The attacker’s touch point in this layer is not the organisation’s own systems. It is the vendor’s training pipeline, the upstream data sources the vendor aggregates, or the enrichment feeds the vendor incorporates. The organisation’s pipeline is never accessed directly; influence enters the system through externally generated API responses that are treated as trusted inputs.
What dependency means for the threat model¶
The organisation’s threat model includes the threat model of every external dependency that influences a security decision.
Knowing which decisions depend on external AI services, and what the fallback is when those services behave unexpectedly, is a prerequisite for understanding the actual boundary of the security posture. Organisations that have not drawn that boundary have not understood where it is.
The external layer is less a tenth transition point than an acknowledgement that some of the other nine are not fully owned.
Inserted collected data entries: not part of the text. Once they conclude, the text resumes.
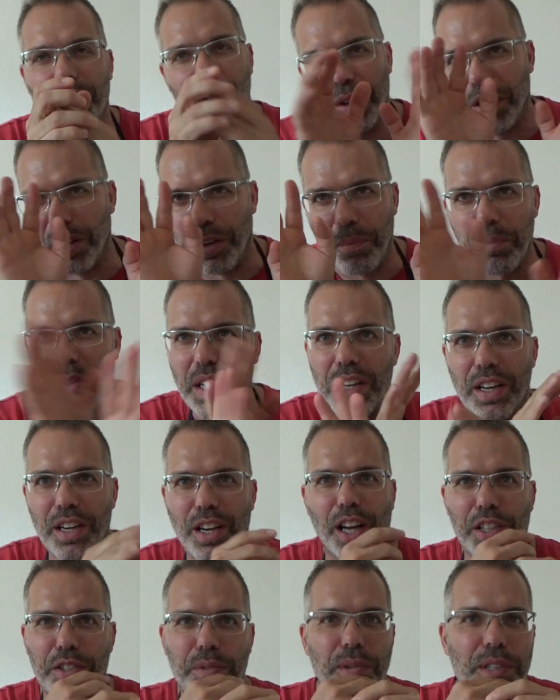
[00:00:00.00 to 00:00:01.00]
Okay,
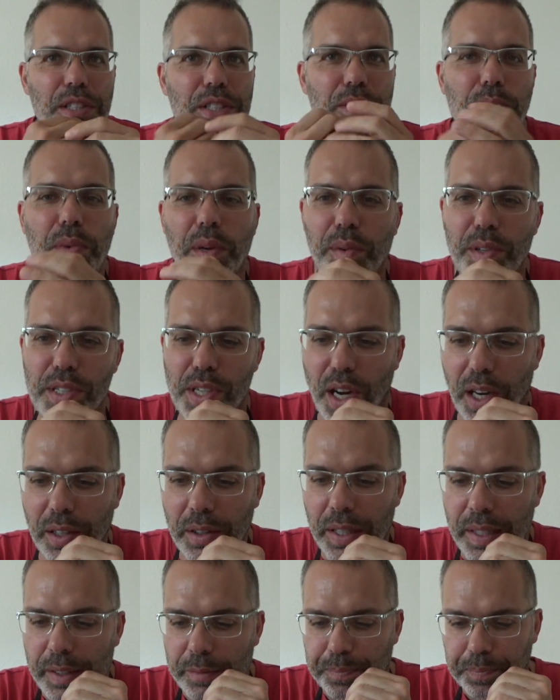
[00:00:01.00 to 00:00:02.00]
lassen wir das mit dem Gesang.
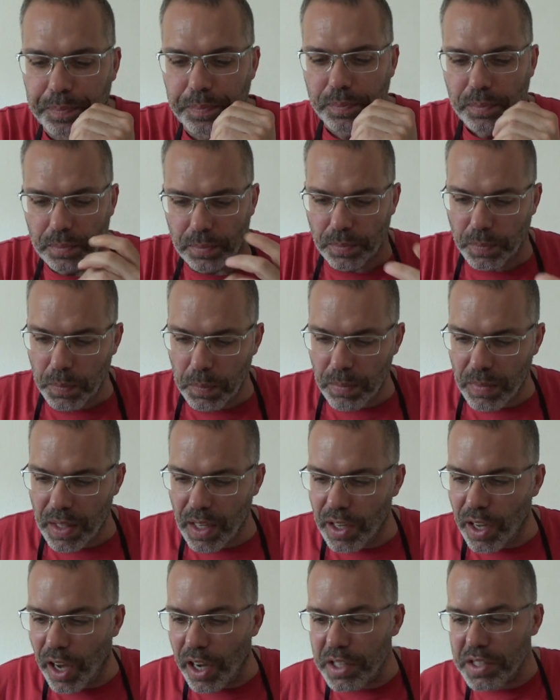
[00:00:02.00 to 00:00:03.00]

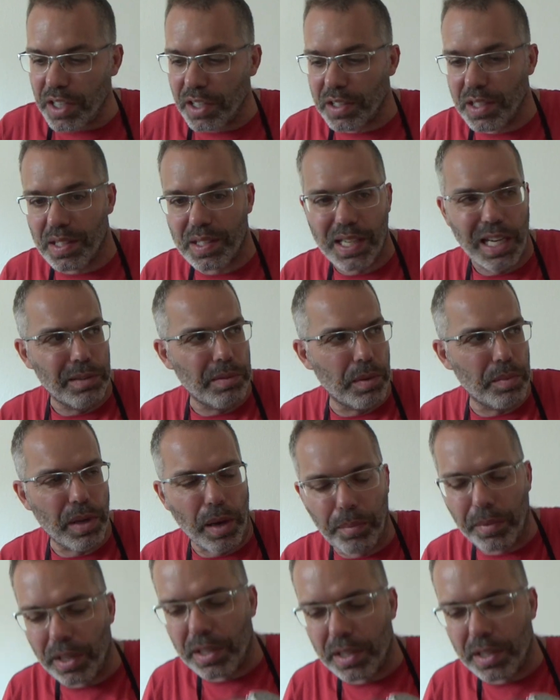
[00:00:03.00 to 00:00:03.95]
Also ihr seht selber, wir habenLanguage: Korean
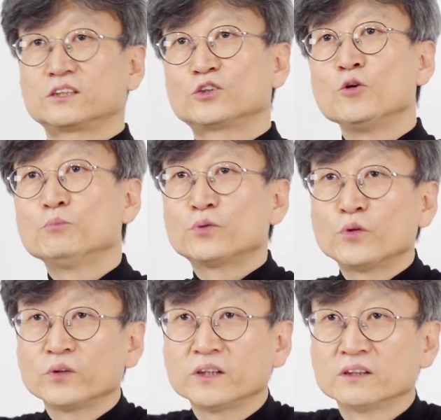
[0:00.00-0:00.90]
스톤
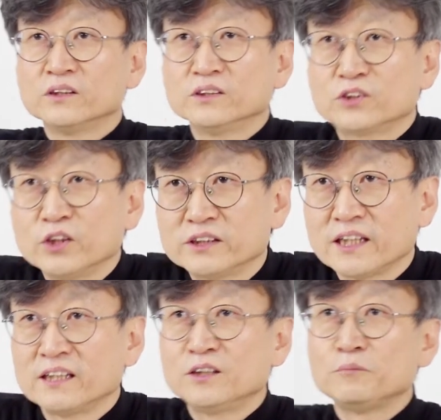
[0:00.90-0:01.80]
브로잉은 저희
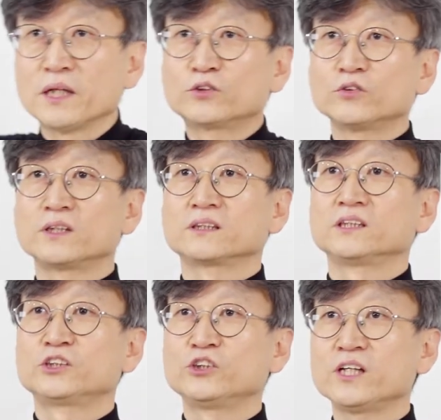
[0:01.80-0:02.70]
채널 맥주광장
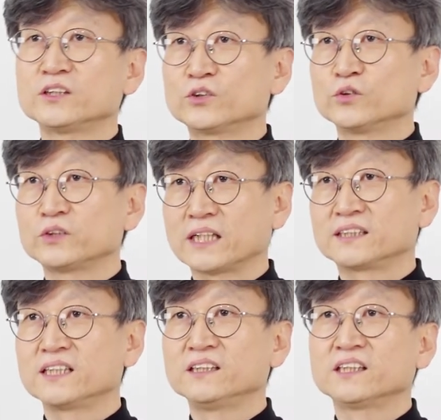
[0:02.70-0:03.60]
7회에서도
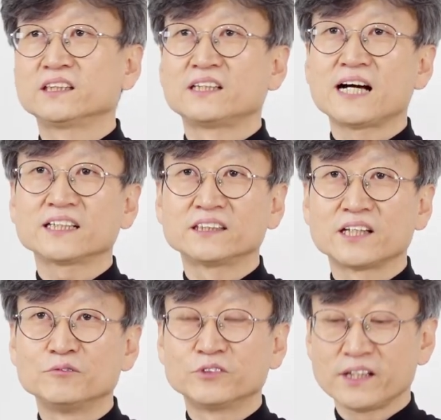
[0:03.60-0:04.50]
자세한 얘기를 하기
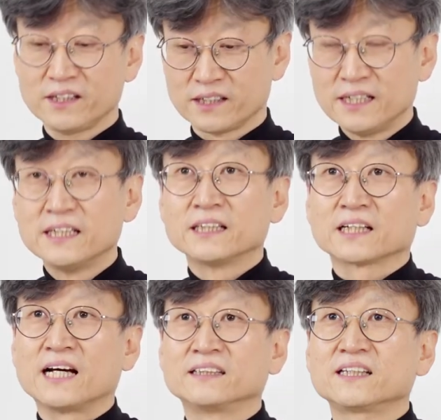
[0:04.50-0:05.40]
때문에
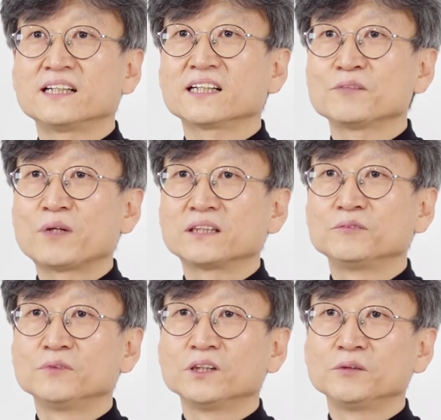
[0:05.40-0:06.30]
간단하게
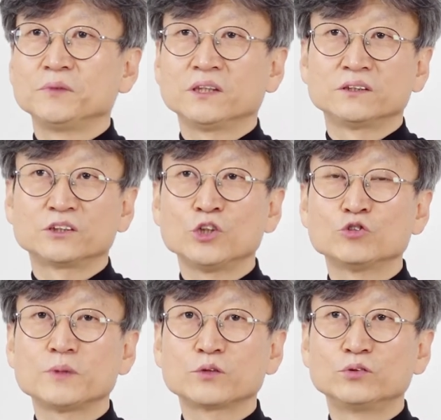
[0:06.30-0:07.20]
말씀드리면
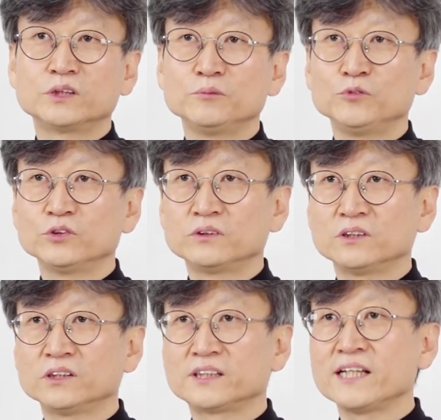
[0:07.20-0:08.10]

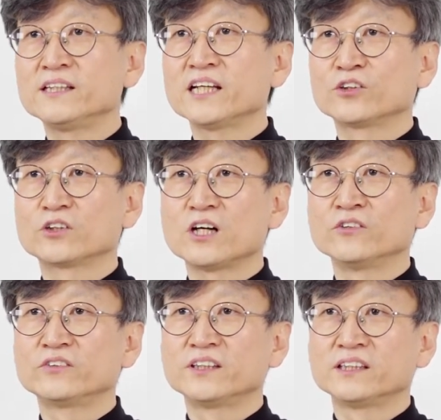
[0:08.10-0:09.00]
1996년 샌디에고
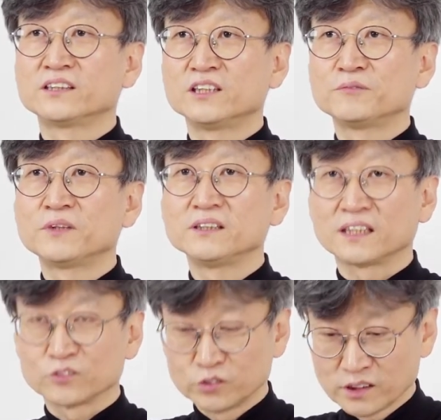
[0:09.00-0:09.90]
카운티에 설립된
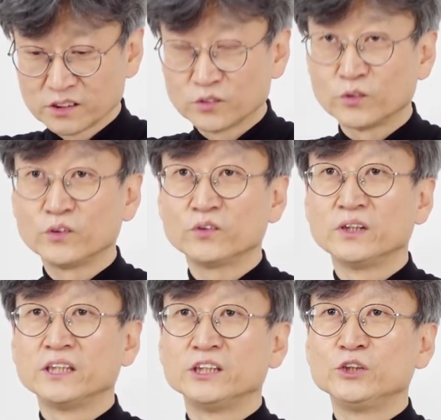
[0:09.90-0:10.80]
양조장이고요.
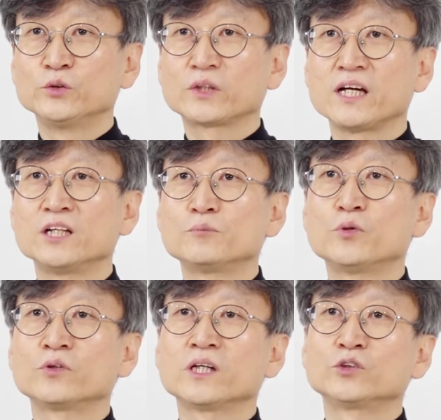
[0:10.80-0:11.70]
이후
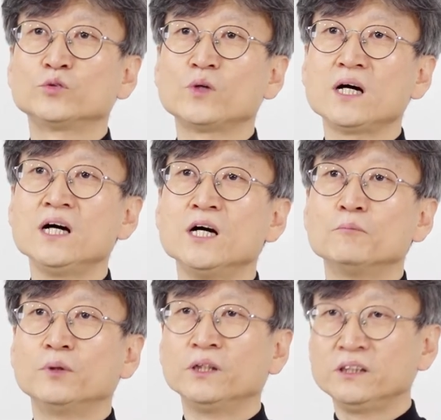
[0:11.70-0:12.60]
캘리포니아주와
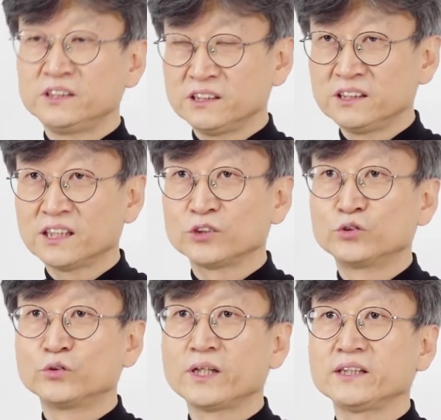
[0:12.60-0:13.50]

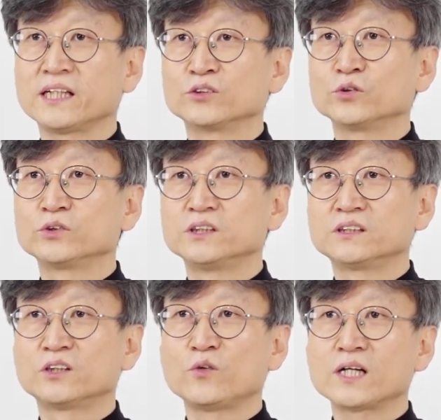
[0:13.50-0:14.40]
버지니아주의
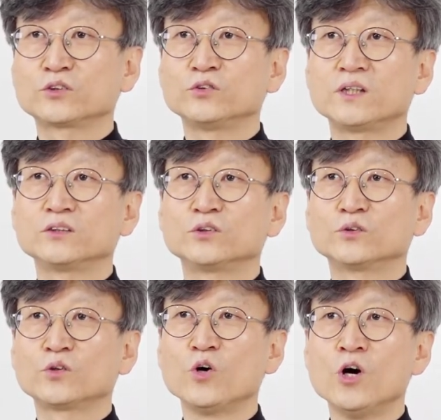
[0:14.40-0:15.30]
양조시설을 확충할
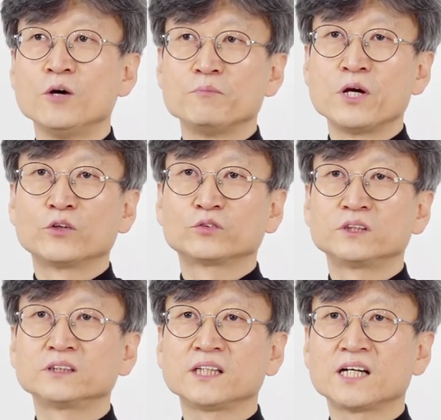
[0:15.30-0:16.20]
정도로 매우
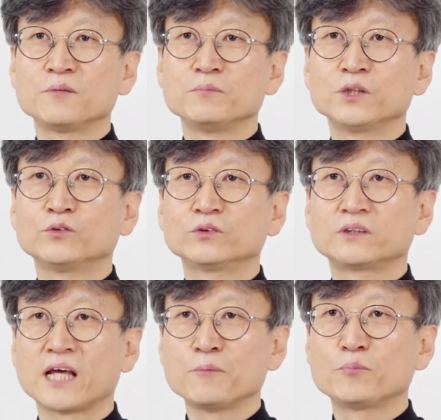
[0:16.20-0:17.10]
성장한 미국
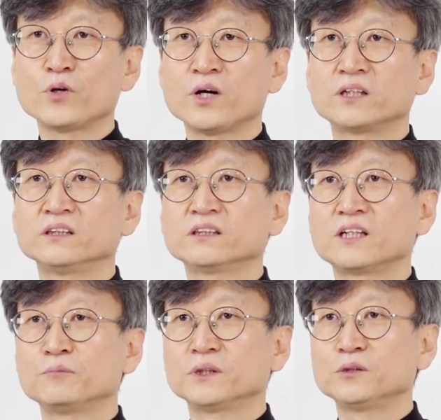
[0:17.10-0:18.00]
대표하는
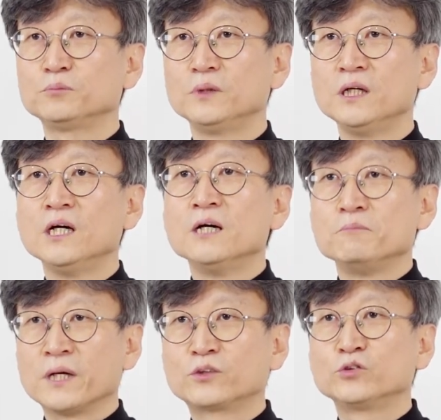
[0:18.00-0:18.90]
크래프트
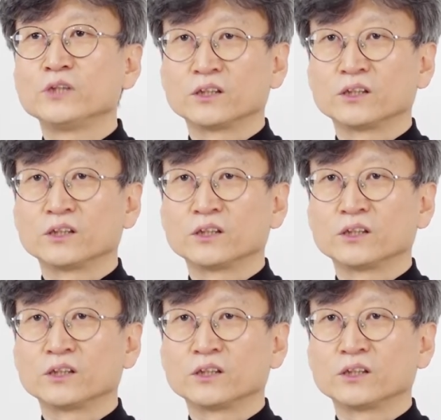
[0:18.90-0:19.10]
맥주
Understanding what you depend on¶
Mapping which security decisions depend on each external AI service, and defining explicit fallback behaviour for when that service is unavailable, behaves unexpectedly, or returns outputs outside its normal distribution.
Monitoring vendor API outputs for distributional anomalies over time using baselines established during normal operation. Vendor model updates that change decision boundaries are not always announced; output monitoring is the detection path.
Pinning model versions where the vendor API supports it and treating version changes as a configuration management event requiring review rather than a transparent update.
Including AI API providers and enrichment services in supply chain security assessments alongside traditional software dependencies. The security posture of the organisation includes the security posture of the vendors it depends on for security decisions.